Unintended consequences also include the potential that transparency could have the opposite of the desired effect among some highly-paid, entrepreneurial specialties — such as surgeons who work closely with medical device companies, says the director of Columbia University's Center for the Study of Society and Medicine David Rothman.
"These are the entrepreneurs," Rothman says. "They may take publication of income, their money, as a point of pride. It's possible sunshine will breed a kind of horse race and doctors will turn to a company and say 'hey all my colleagues are getting x, I'm only getting y. I want more.'"
8) Some worry the database will deter potentially beneficial industry ties
As the AMA said in a statement, "Just because a physician has a relationship with industry does not automatically mean that his or her professional judgment has been influenced inappropriately."
Dr. Thomas Stossel, known as Harvard's "pro-industry professor," says doctors' work with industry is "necessary and beneficial." He worries that the Sunshine Act could make it embarrassing and difficult for doctors to do work like developing medical devices or designing clinical trials, and that industry may start avoiding working with American doctors because of the time and investment disclosure will require.
"Some smaller companies may think this is too much trouble," he says. "They'll say 'we're not going to contract with American medical schools, we'll just do it in Croatia."
9) The money is already moving elsewhere
There are other limits to the Sunshine Act.
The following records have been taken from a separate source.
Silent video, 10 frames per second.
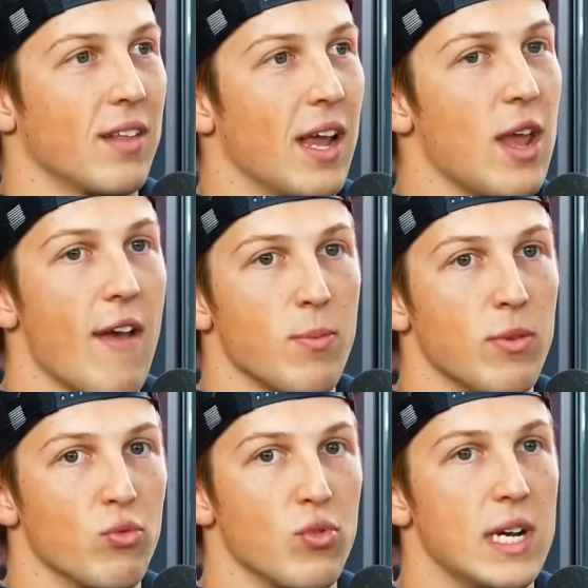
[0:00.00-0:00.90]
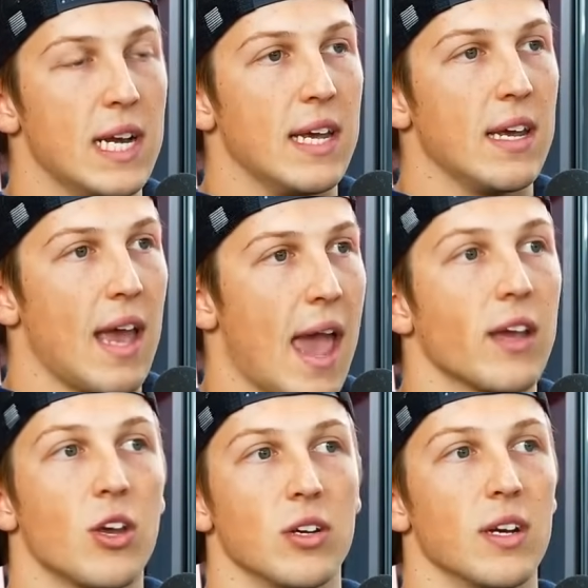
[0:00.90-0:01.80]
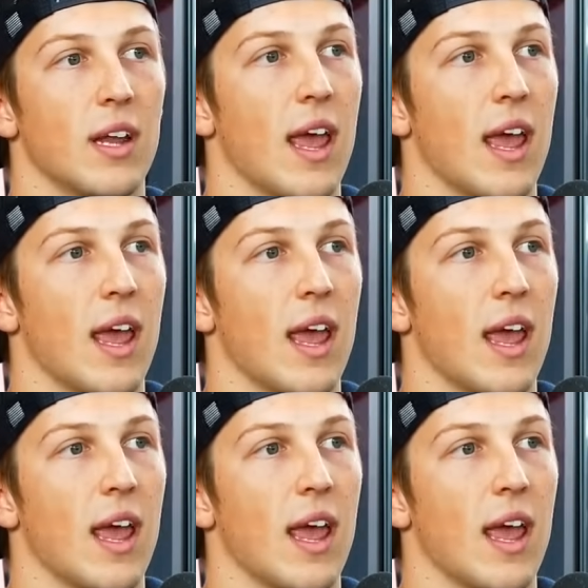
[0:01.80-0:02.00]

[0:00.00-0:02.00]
like you have to be really accurate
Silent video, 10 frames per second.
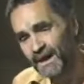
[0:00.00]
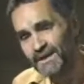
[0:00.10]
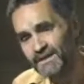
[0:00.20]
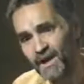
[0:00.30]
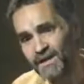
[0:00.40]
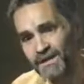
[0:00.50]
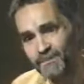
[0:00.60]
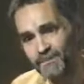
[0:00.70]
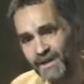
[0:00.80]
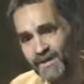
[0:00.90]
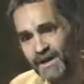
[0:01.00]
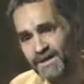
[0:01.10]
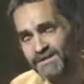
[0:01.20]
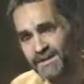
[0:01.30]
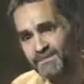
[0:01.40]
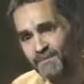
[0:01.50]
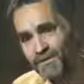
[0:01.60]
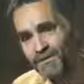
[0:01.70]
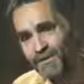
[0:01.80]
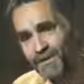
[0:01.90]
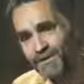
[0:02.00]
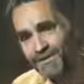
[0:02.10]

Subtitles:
And I taught that parrot how to say mother.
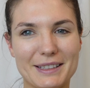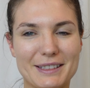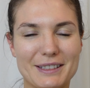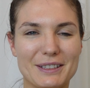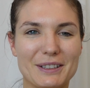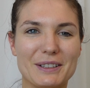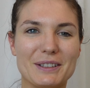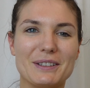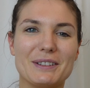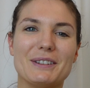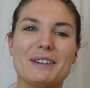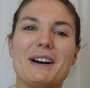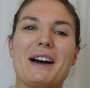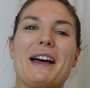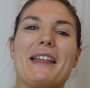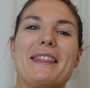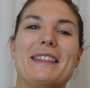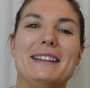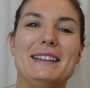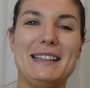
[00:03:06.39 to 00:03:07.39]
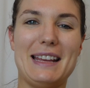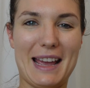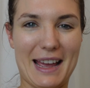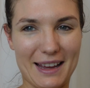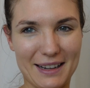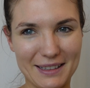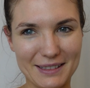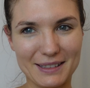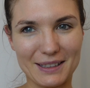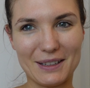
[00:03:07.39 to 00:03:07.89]
So the
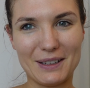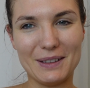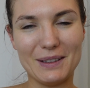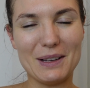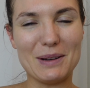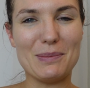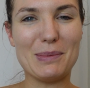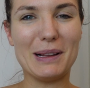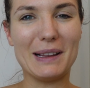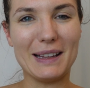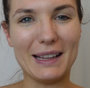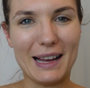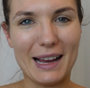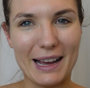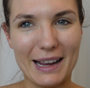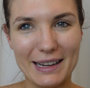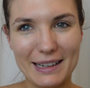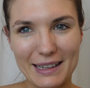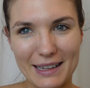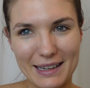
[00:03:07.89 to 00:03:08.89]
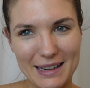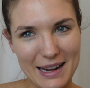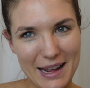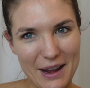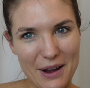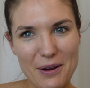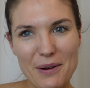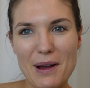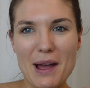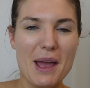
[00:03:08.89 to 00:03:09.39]
tan is all applied
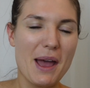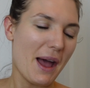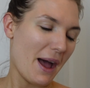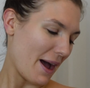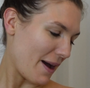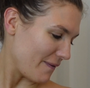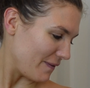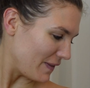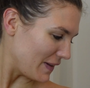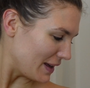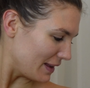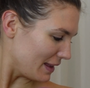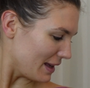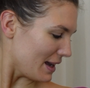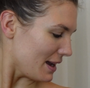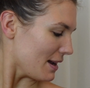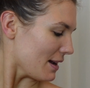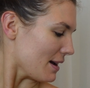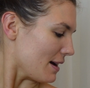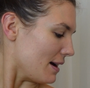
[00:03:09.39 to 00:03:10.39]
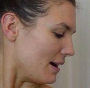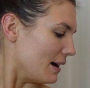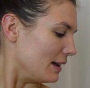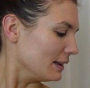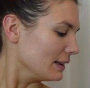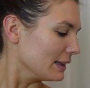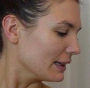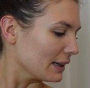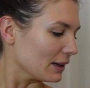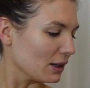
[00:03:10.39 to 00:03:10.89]
now. I'm feeling a
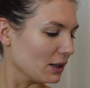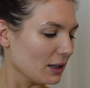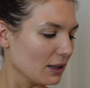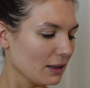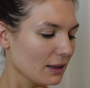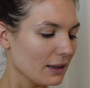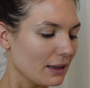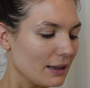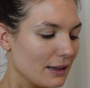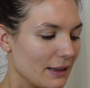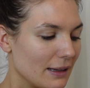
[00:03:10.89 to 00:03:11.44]
little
Namely, conflicts of interest are a moving target. Payments to health professionals for marketing have been plummeting in recent years. It's possible that since this law was conceptualized and enacted, the target has already shifted and companies may now be required to disclose their least-troubling marketing practices.Companies such as GlaxoSmithKline have already reported that they'll be moving away from paying doctors to market their drugs
According to ProPublica, "Eli Lilly and Co.'s payments to speakers dropped by 55 percent, from $47.9 million in 2011 to $21.6 million in 2012." During that time, Pfizer's payments decreased by 62 percent, from about $22 million to $8.3 million. Companies including GlaxoSmithKline have already reported that they'll be moving away from paying doctors to market their drugs soon, and instead train their own in-house physicians to do the job.
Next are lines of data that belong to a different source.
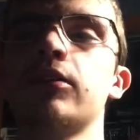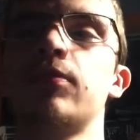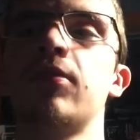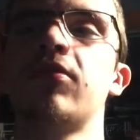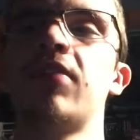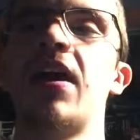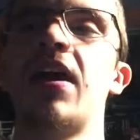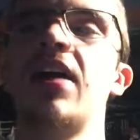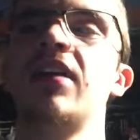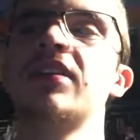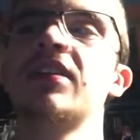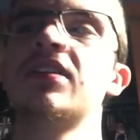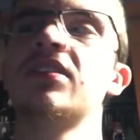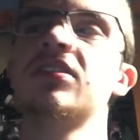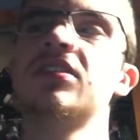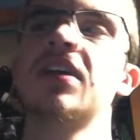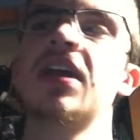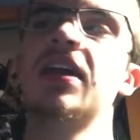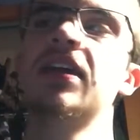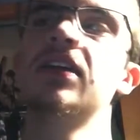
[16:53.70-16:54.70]

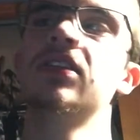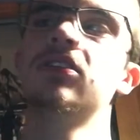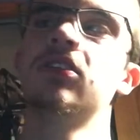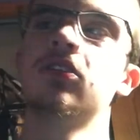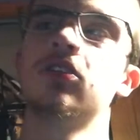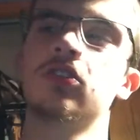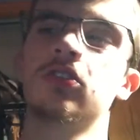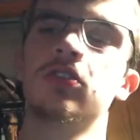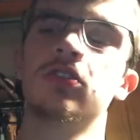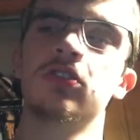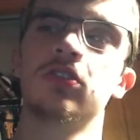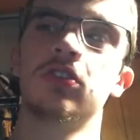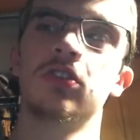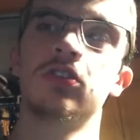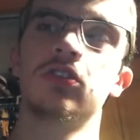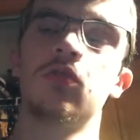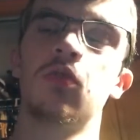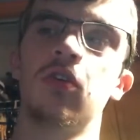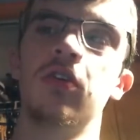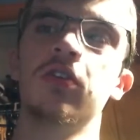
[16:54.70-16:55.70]
Morales to
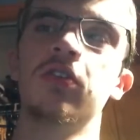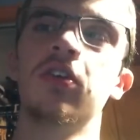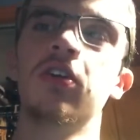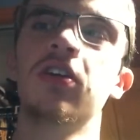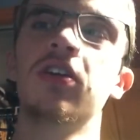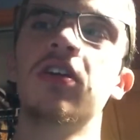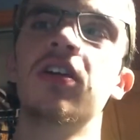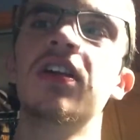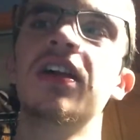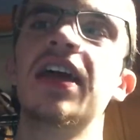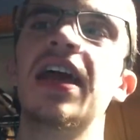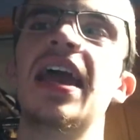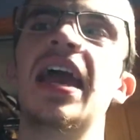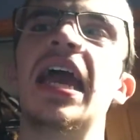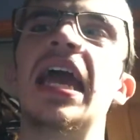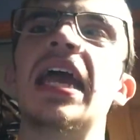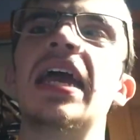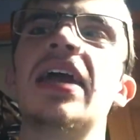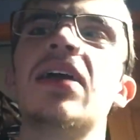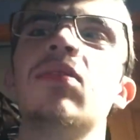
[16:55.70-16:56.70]
Squirrel Girl,
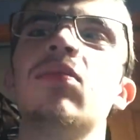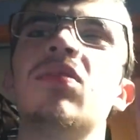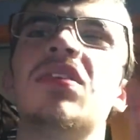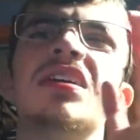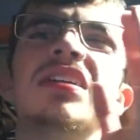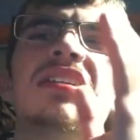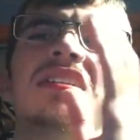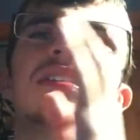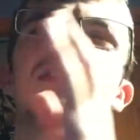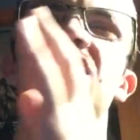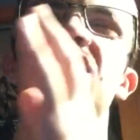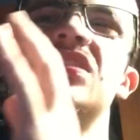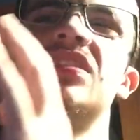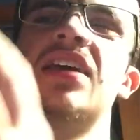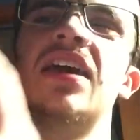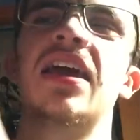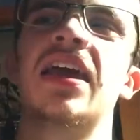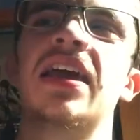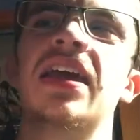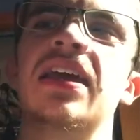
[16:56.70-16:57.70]
it was
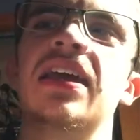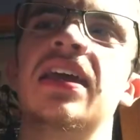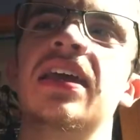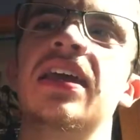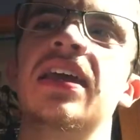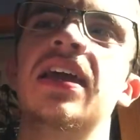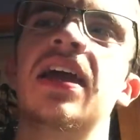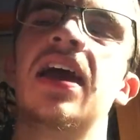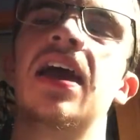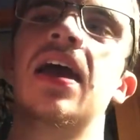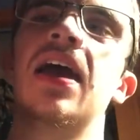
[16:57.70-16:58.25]
a,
Kesselheim has run some of these analyses and also found payments to physicians are shrinking over time. "In the back of your mind, there's a concern that if you shed some light on one aspect of pharma marketing, that there will be ways, people will try to skirt or game the system to try to avoid the sunshine."
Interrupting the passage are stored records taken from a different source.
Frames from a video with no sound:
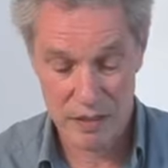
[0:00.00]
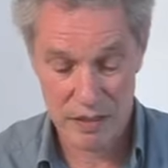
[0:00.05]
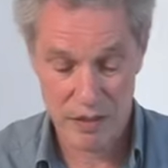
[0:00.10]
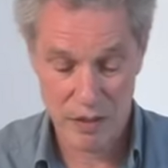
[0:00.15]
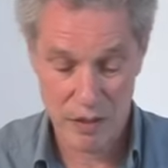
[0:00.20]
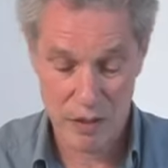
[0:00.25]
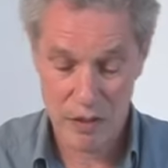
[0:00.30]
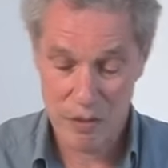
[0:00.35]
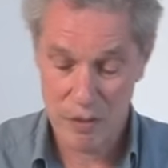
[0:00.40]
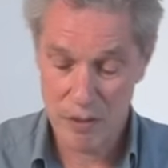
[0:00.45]

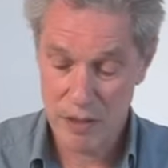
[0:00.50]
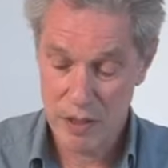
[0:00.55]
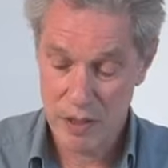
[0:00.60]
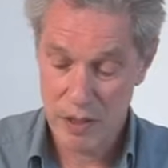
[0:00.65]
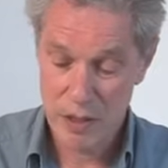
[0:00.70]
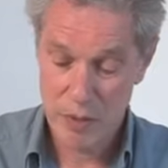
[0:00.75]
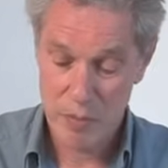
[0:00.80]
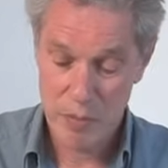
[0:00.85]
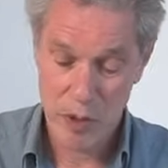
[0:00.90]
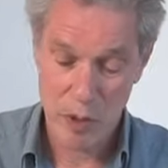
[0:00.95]
So
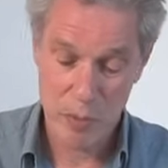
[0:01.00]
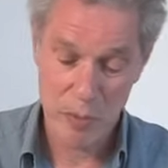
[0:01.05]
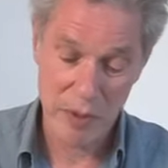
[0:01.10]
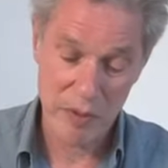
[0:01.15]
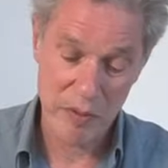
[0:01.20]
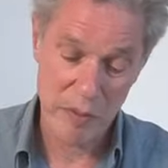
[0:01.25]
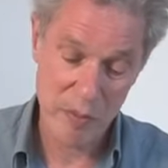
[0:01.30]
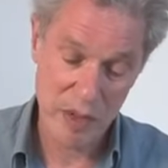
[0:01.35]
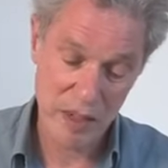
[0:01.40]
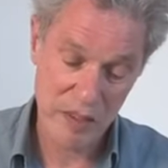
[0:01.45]

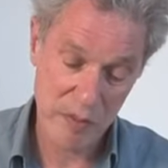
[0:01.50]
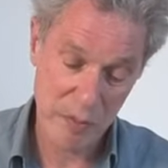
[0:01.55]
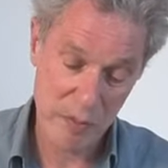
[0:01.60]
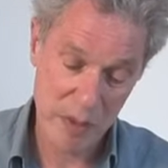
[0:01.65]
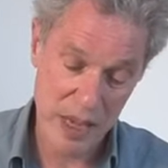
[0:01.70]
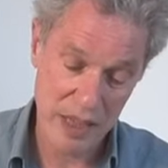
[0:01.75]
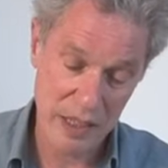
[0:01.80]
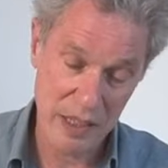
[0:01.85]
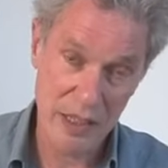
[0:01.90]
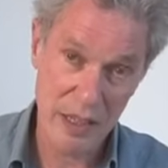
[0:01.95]
pop-ups must
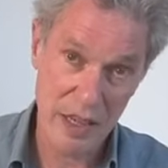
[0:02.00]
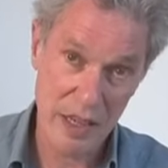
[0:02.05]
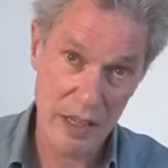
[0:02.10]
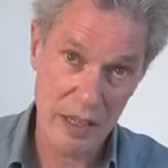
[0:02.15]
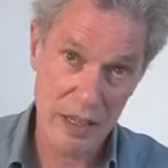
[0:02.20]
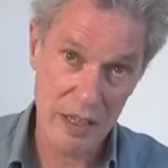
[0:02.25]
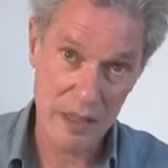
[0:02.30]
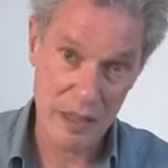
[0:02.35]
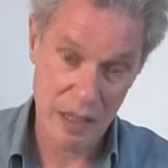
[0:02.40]
span a gully,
So if payments to doctors have been declining in recent years, the question now is where the money is being spent and what changes will need to be made to the Sunshine Act to reflect them .
10) We are entering a new era of transparency
No matter what happens today, it's important to note that this move is part of a new era of transparency in doctor-industry relations, however imperfect. Even the skeptics think this is a solid, if incomplete and overdue, step in the right direction.
Sen. Chuck Grassley, one of the authors of the Sunshine Law. (Photo by Bill Clark/CQ-Roll Call Group)
In recent years, companies have been putting more and more information that was previously hidden from view into the pubic domain.
This has included everything from payments to physicians to previously unpublished clinical trials data. There's already anecdotal evidence that suggests that many physicians — knowing the Sunshine Act was coming into effect — have stopped accepting gifts from industry. But the question remains whether and how people will access this data to improve the practice of medicine.
In a statement, Senator Charles Grassley — who co-wrote the law — says he is hopeful. "Transparency shouldn't stop doctors from receiving a payment if they want to. It should empower consumers to learn whether their doctors take payments and if so, why, and whether that matters to them."